Trump's promises are somewhat different from the usual ones politicians make. Unequivocal, specific. There's no "work towards" or "try to". Which is why they've sounded so attractive.

Build a wall; smash ISIS; put Hillary Clinton in prison; throw out Obamacare (with the frighteningly less specific "replace it with something terrific"); ban Muslim immigrants; put Muslim Americans on a register; stop trading with China; halt globalisation of manufacturing; and sue the women who accused him of sexual harassment.

Plus his VP's promises: overturn Roe v Wade; "punish" women who have abortions by forcing them to hold public funerals for the foetus; legislate against gay marriage; and treat homosexuality as an illness to be cured.

Clearly, someone like me thinks many of those promises should not be kept. But not keeping all those promises is also dangerous – think about what happens to the anger then. What happens when Donald Trump turns out to be what he really is - part of the establishment, another representative of the elite that so many Americans just voted against? Someone who makes his home in the swamp instead of draining it. They'll be even angrier, and they've got guns. There's a chance they won't be looking for a do-over at a polling station.

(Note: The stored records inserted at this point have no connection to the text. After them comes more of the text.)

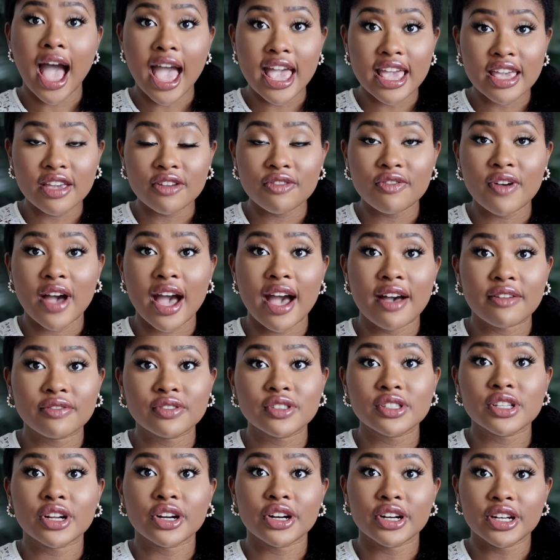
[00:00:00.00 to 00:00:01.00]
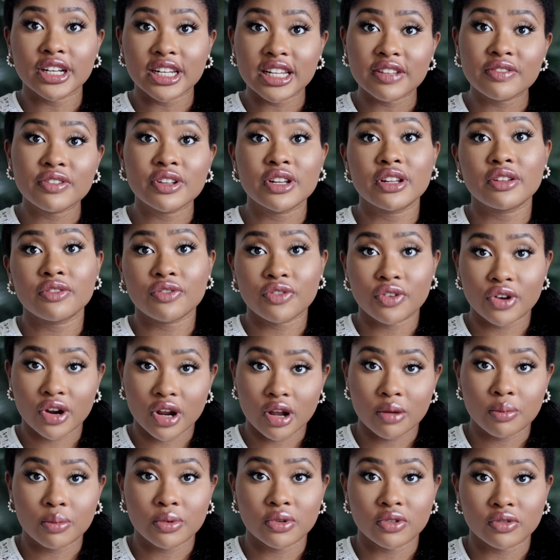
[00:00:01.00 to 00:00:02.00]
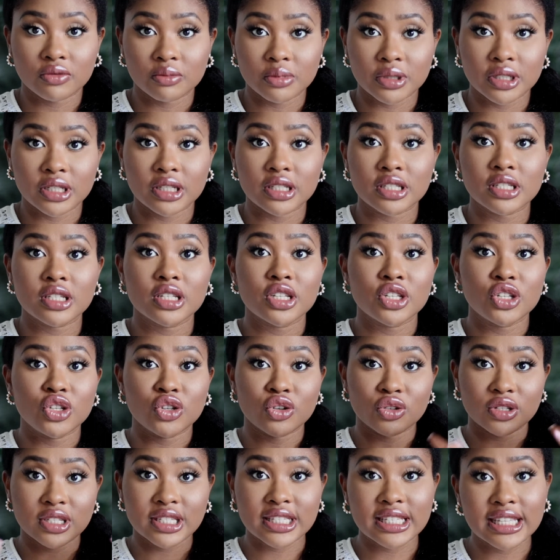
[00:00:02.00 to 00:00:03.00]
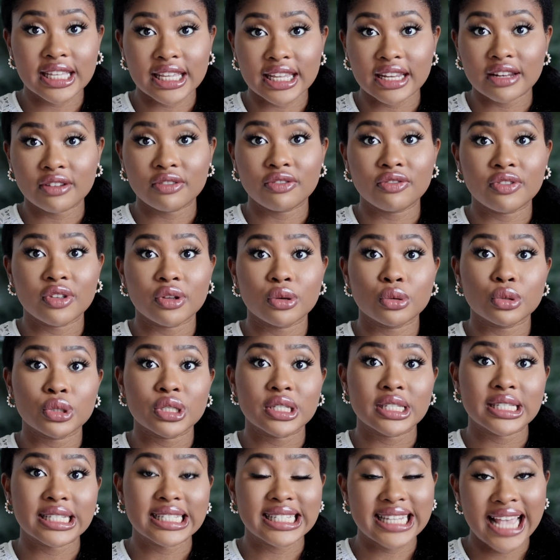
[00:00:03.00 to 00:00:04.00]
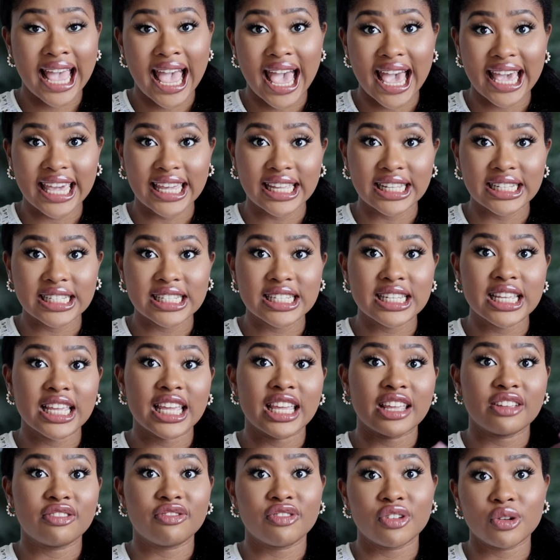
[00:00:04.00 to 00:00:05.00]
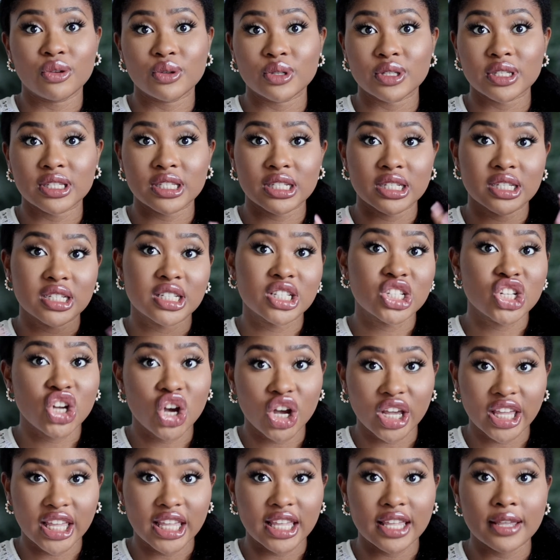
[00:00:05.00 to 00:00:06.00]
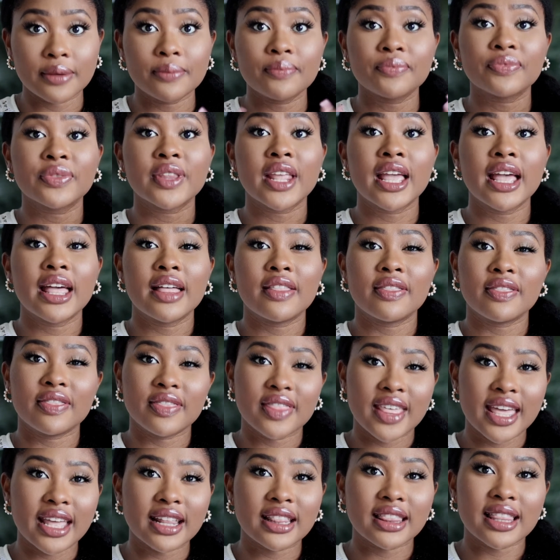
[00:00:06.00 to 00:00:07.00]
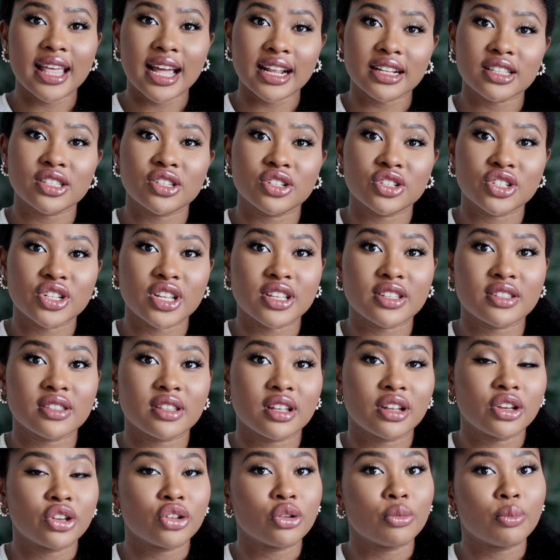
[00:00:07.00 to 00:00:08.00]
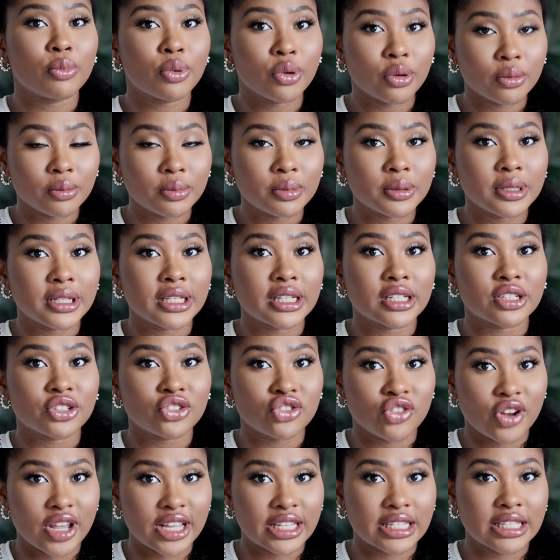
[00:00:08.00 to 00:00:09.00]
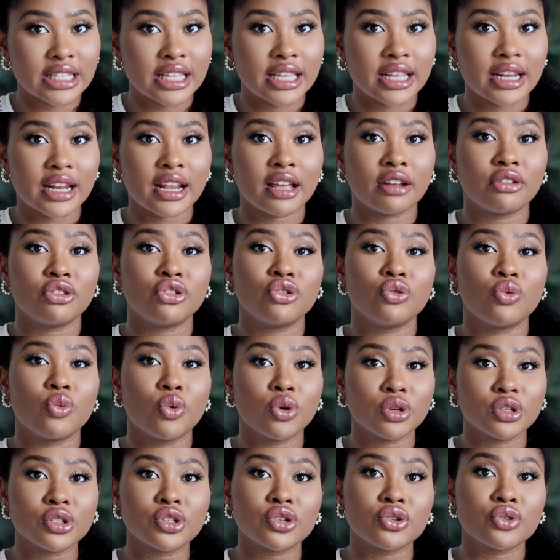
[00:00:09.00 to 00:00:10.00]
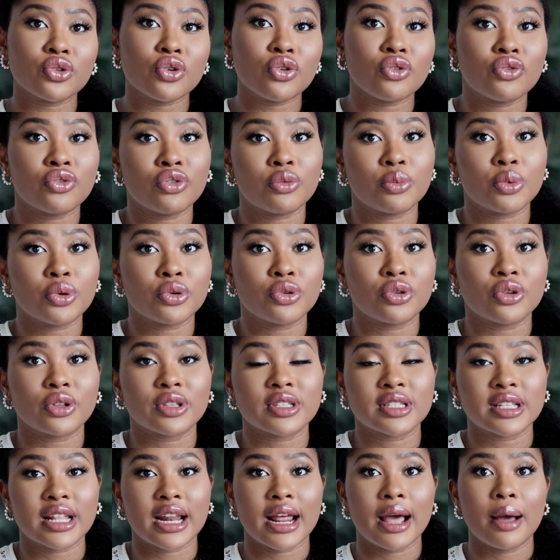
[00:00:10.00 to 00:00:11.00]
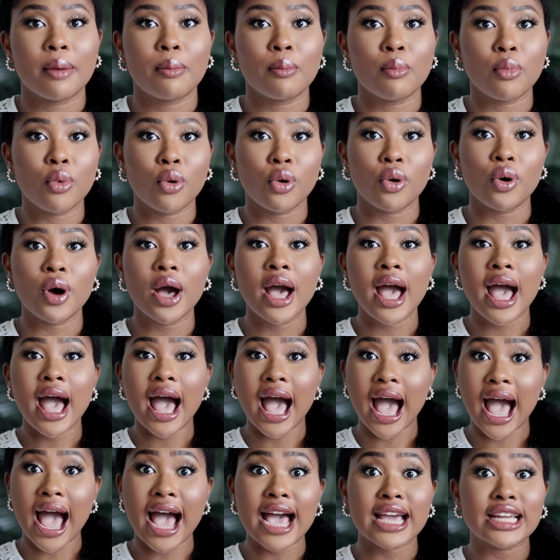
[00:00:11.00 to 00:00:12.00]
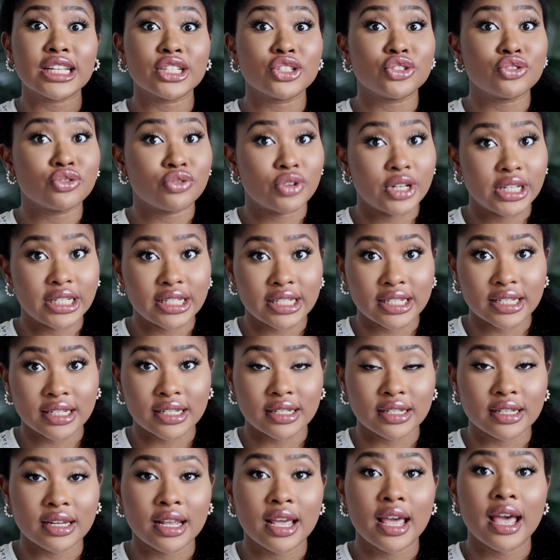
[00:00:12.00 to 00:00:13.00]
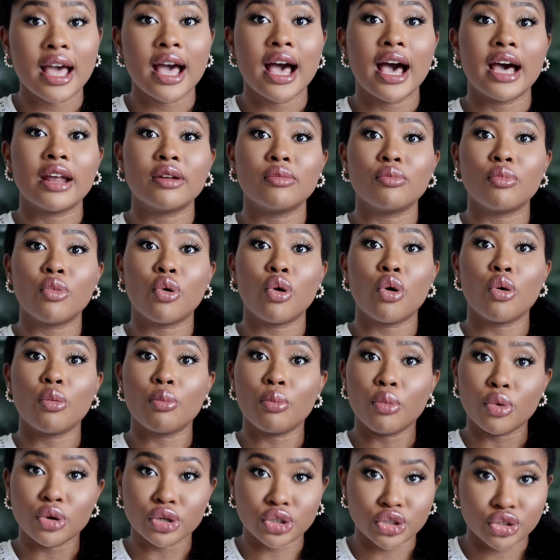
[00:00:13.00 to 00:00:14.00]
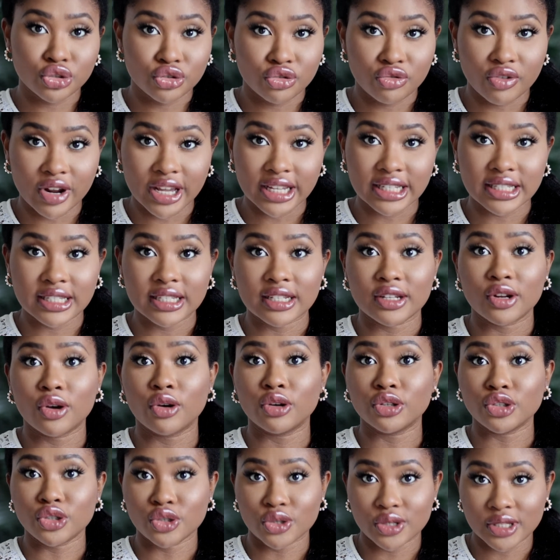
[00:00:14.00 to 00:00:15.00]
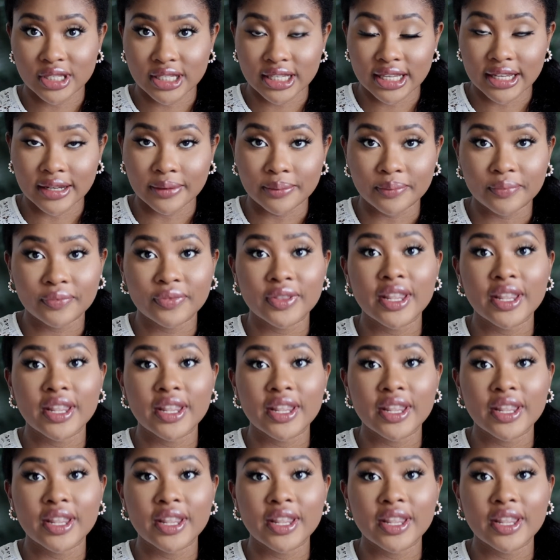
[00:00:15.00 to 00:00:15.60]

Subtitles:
If after leaving it for a couple of minutes your skin feels tight, it feels tuggy, then that suggests that you're probably a dry skin and you want to go for products that are more hydrating and more moisturizing on your skin.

Yeah, I know. Sounding like an hysterical woman bleeding out of my "wherever". You know what? I wish. I'd like to diminish all this, and soothe. Or cheer-lead the coming "shake up" like an increasing number of my social media acquaintances. Or say it is all going to be ok. But I don't think it is.

What we can do as global citizens is speak up. Offer our voices. Also, our ears. Engage with, rather than dismiss. Try the opposite of Trump. Which is kindness.